▶ _To do_
Below are some records; give them all again exactly, but not the pictures.
Start of Block
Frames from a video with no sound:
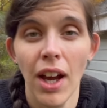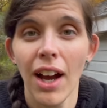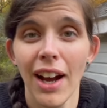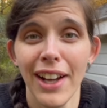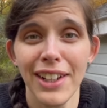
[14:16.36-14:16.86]

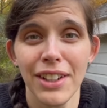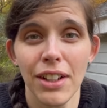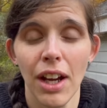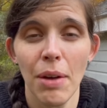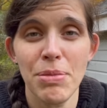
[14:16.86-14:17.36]
Hi,
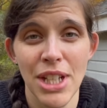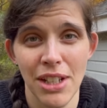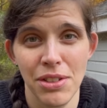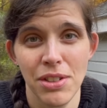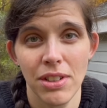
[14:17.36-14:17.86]
I'm
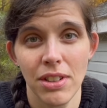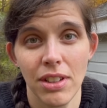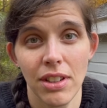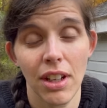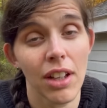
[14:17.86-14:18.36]
Tish.
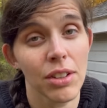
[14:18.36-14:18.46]
On the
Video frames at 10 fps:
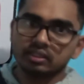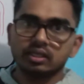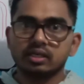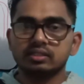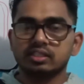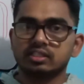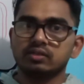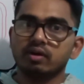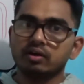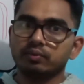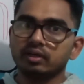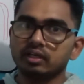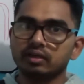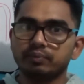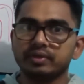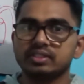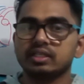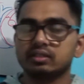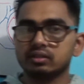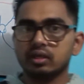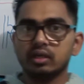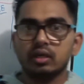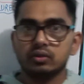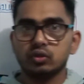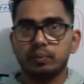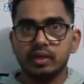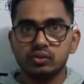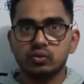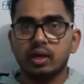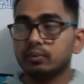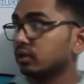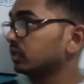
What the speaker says: in the congestive heart failure patient. So first we have to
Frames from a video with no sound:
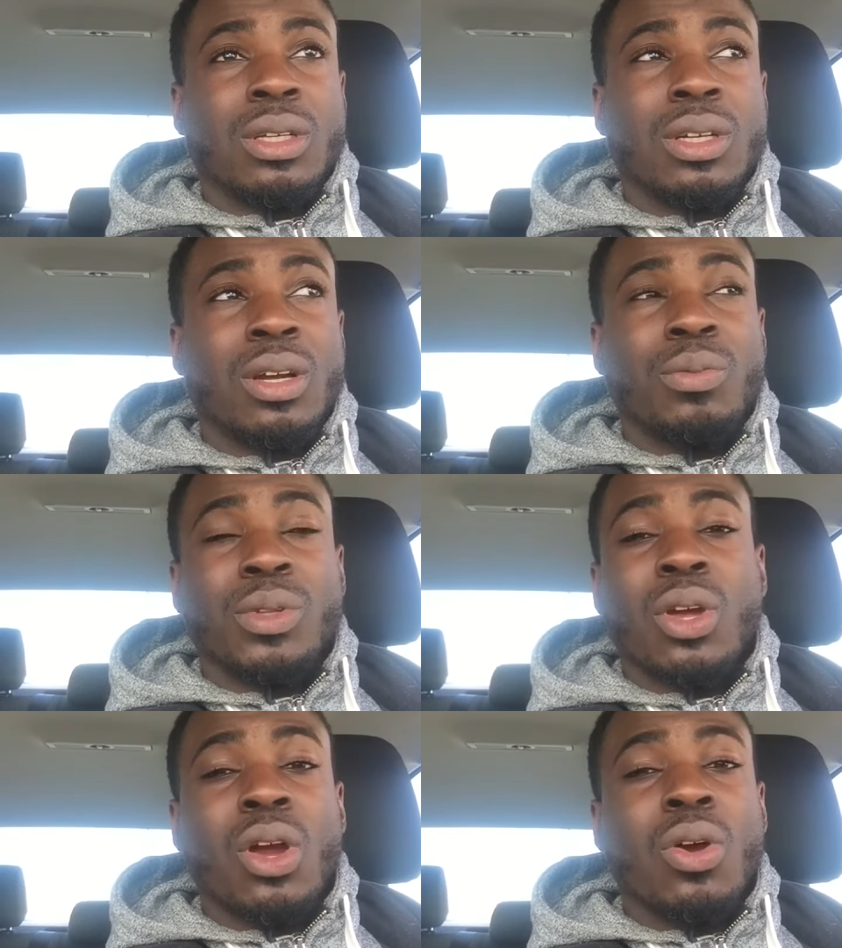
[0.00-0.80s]
come
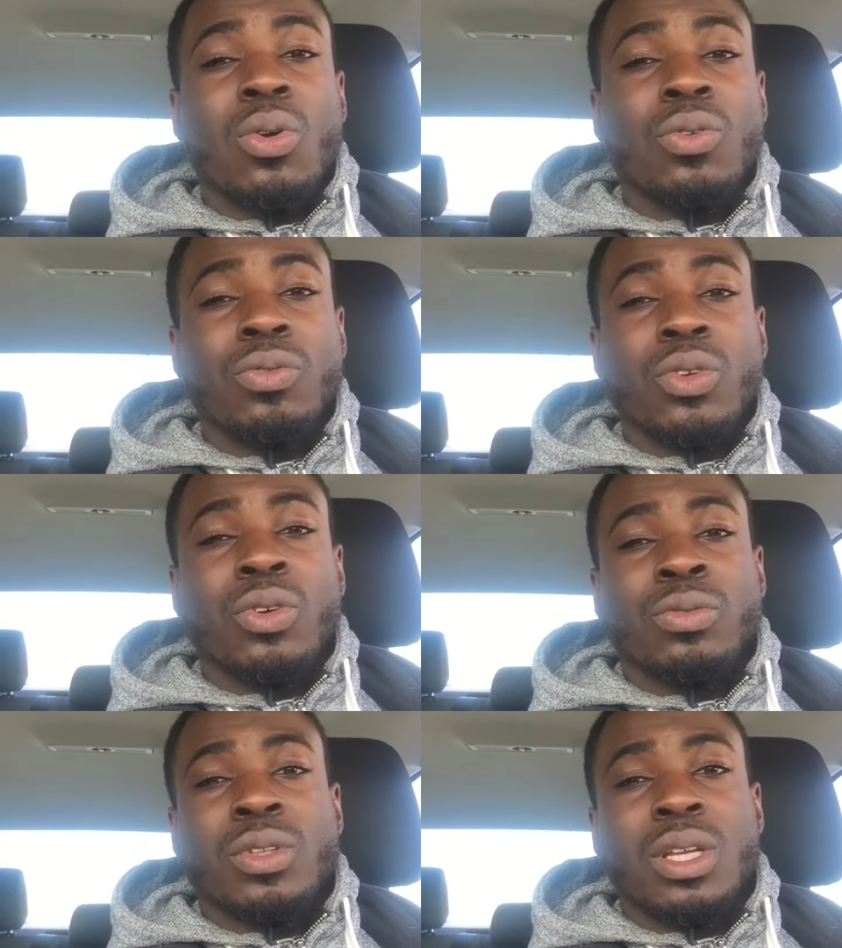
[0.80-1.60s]
with our own view
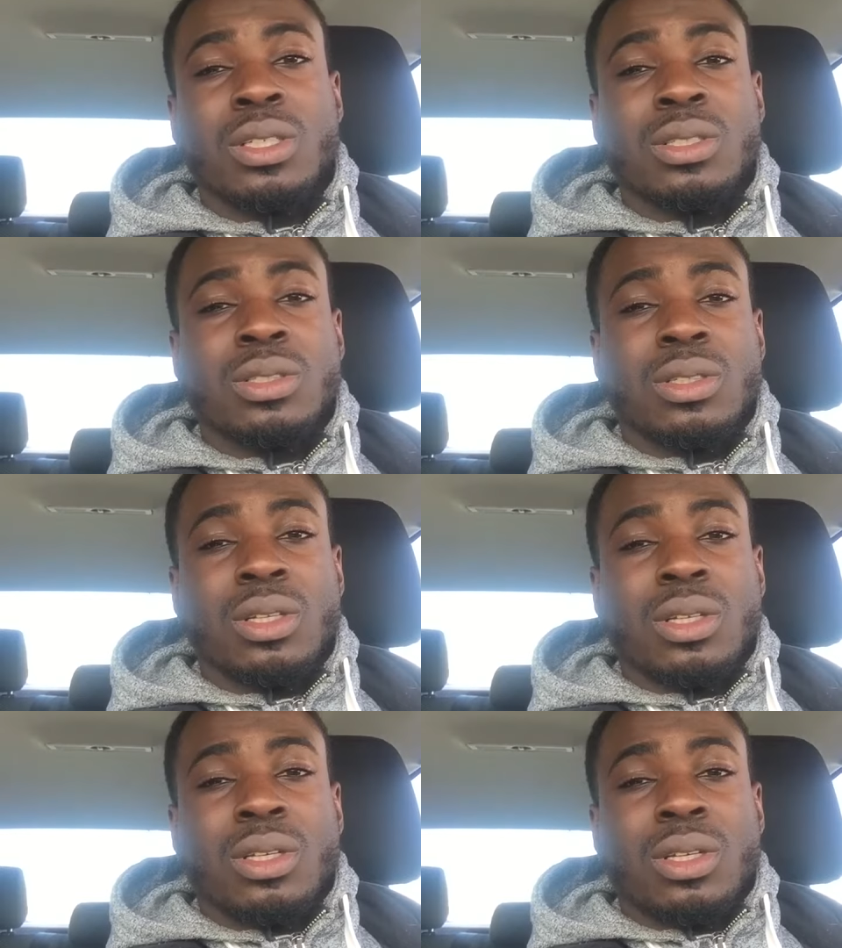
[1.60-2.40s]
of things
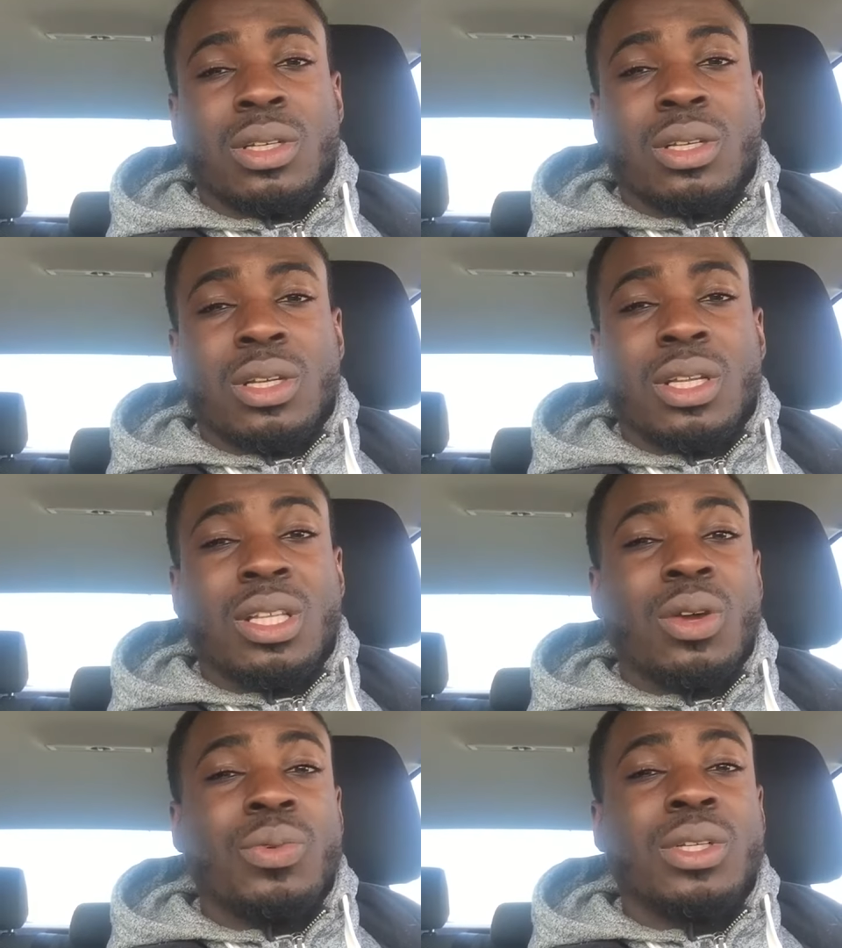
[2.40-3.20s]

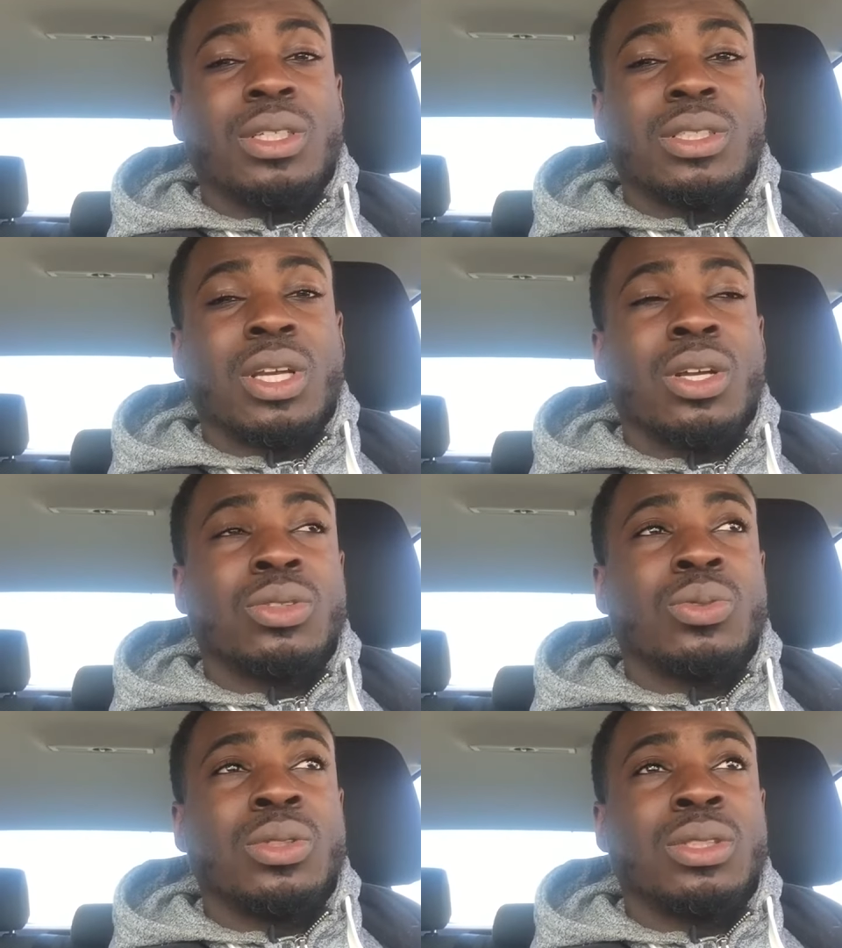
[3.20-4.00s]
and then we could talk
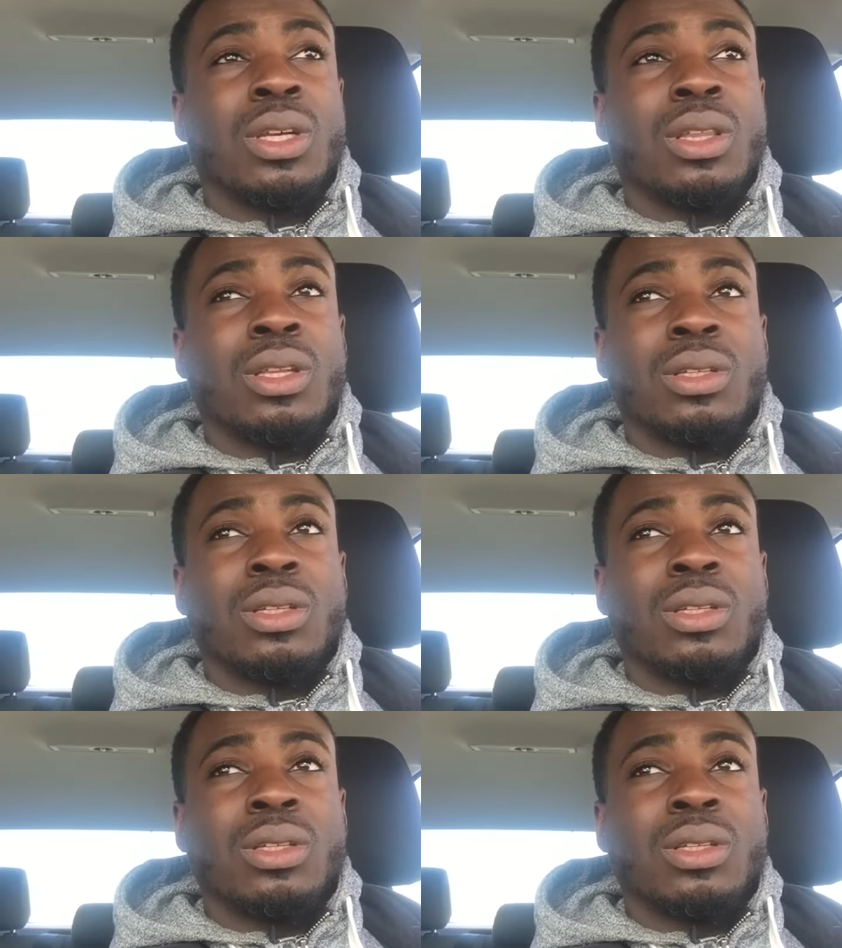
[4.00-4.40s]
to each other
End of Block
▶ _Written answer_
Frames from a video with no sound:
[14:16.36-14:16.86]

[14:16.86-14:17.36]
Hi,
[14:17.36-14:17.86]
I'm
[14:17.86-14:18.36]
Tish.
[14:18.36-14:18.46]
On the
Video frames at 10 fps:
What the speaker says: in the congestive heart failure patient. So first we have to
Frames from a video with no sound:
[0.00-0.80s]
come
[0.80-1.60s]
with our own view
[1.60-2.40s]
of things
[2.40-3.20s]

[3.20-4.00s]
and then we could talk
[4.00-4.40s]
to each other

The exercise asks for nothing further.